Вылазка и на этот раз была удачной, если не считать, что был ранен в ногу Охрименко.
В полдень немцы предъявили Мадояну ультиматум: если через два часа батальон не сложит оружия, он будет полностью уничтожен.
Батальон... То, что осталось от него теперь, можно было называть батальоном лишь условно. Одни сложили свои головы еще на подступах к Ростову, другие пали при штурме высокого правого берега Дона, в боях на улицах и привокзальной площади.
Но чем меньше оставалось бойцов, тем ожесточеннее сражался батальон.

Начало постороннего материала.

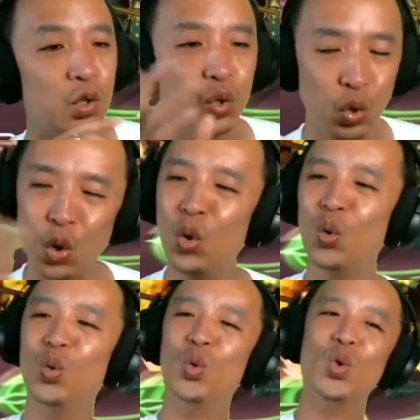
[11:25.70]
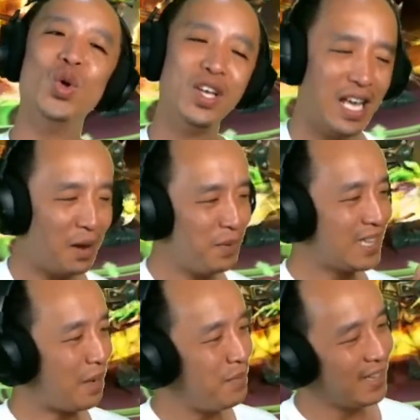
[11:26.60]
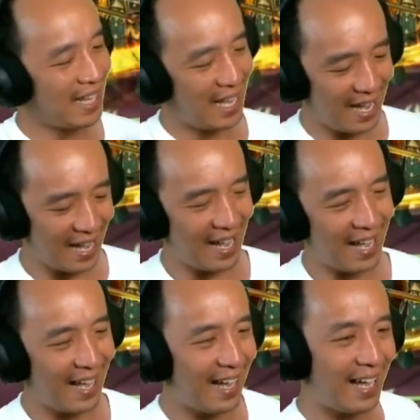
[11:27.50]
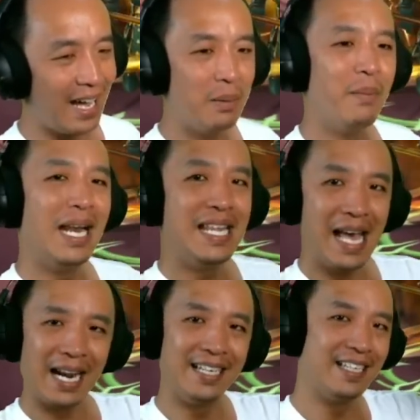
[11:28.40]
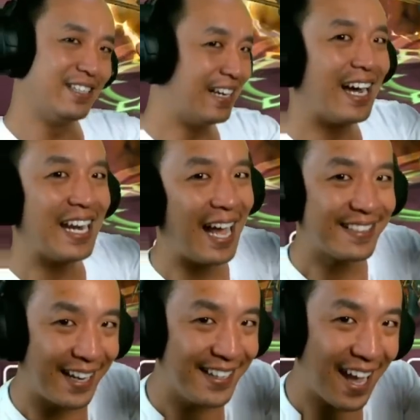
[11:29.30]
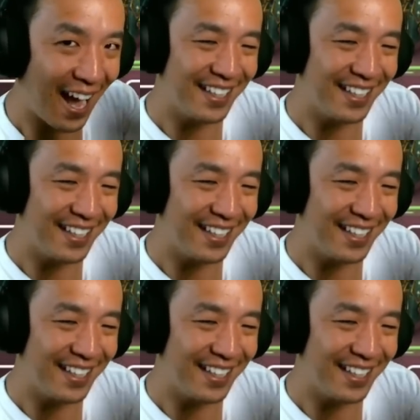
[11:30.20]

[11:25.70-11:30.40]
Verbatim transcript: Tuh, yang minta-minta Belial udah kelihatan ya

И удивляться тут нечему: кровь павших вливалась в сердца живых, согревала их, несла им новую силу, умножала ненависть к врагу. Вот почему фашист, столкнувшись с таким богатырем, нередко одного принимал за двух.
2
Остап Данильченко сидел в потайном месте, за толстой стеной. Широкое окно было заложено кирпичами, но в нем оставался небольшой просвет. Через этот просвет Остап внимательно следил за подходами к цеху.

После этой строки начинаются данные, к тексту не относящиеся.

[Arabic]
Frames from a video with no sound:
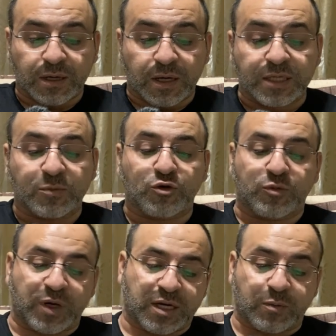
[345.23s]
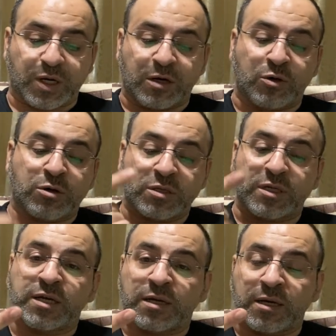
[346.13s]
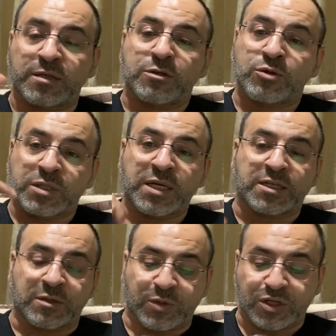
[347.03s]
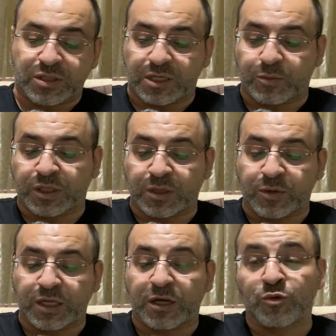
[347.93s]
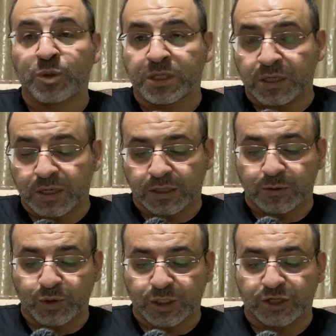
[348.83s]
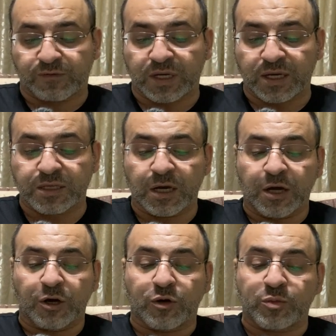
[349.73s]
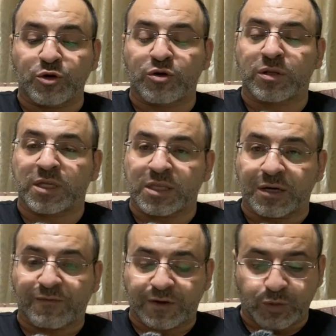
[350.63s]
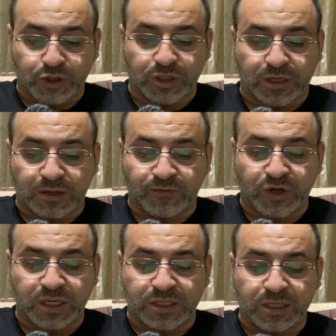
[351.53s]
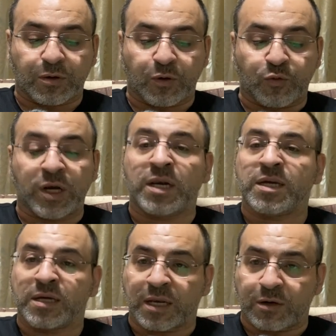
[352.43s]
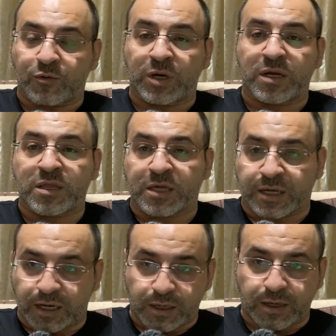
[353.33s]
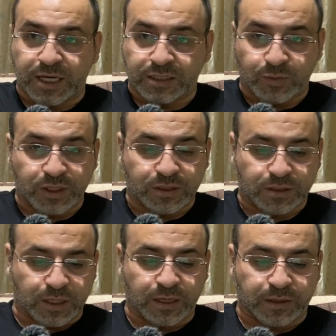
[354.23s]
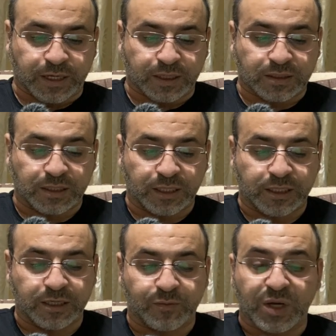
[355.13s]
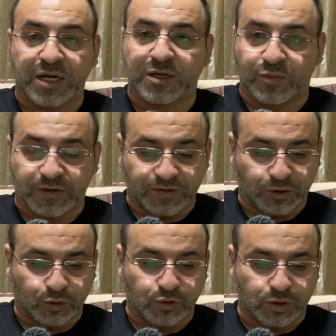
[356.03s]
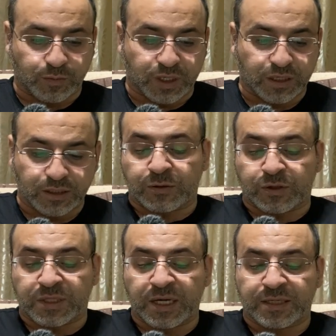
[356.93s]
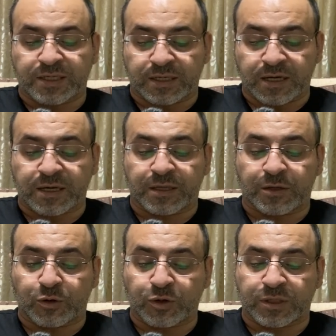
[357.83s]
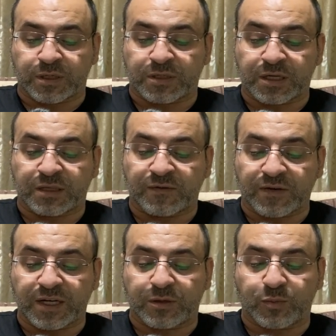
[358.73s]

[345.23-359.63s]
لازم يكون معك بكالوريوس انكليكس يستحسن ماجستير بالتمريض او باداره المستشفيات وبتاخذ تدريب في البيشنت ادفوكاسي والليجل والإثيكال اسبيكتس للرعايه الصحيه مع خبره في حقوق المريض يستحسن اخذ رخصه سيرتيفايد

- Юрка! Ей-богу, це Юрка! - вдруг закричал Остап. - Штоб мине усю жизнь гарно жилось, Юрка!
Несколько бойцов кинулось к окну. Этот Данильченко всегда чудит. Где он увидел Юрку? И как Юрка может пройти сюда, когда цех со всех сторон плотно окружен врагами?
Но Остап не унимался:
- Бачите, як вин ползет! Ишь ты, пластун какой! Ось люди кажут "бисов сын", так це вин и есть!
В это время затрещали немецкие автоматы. Перед самым окном промелькнула фигура парнишки.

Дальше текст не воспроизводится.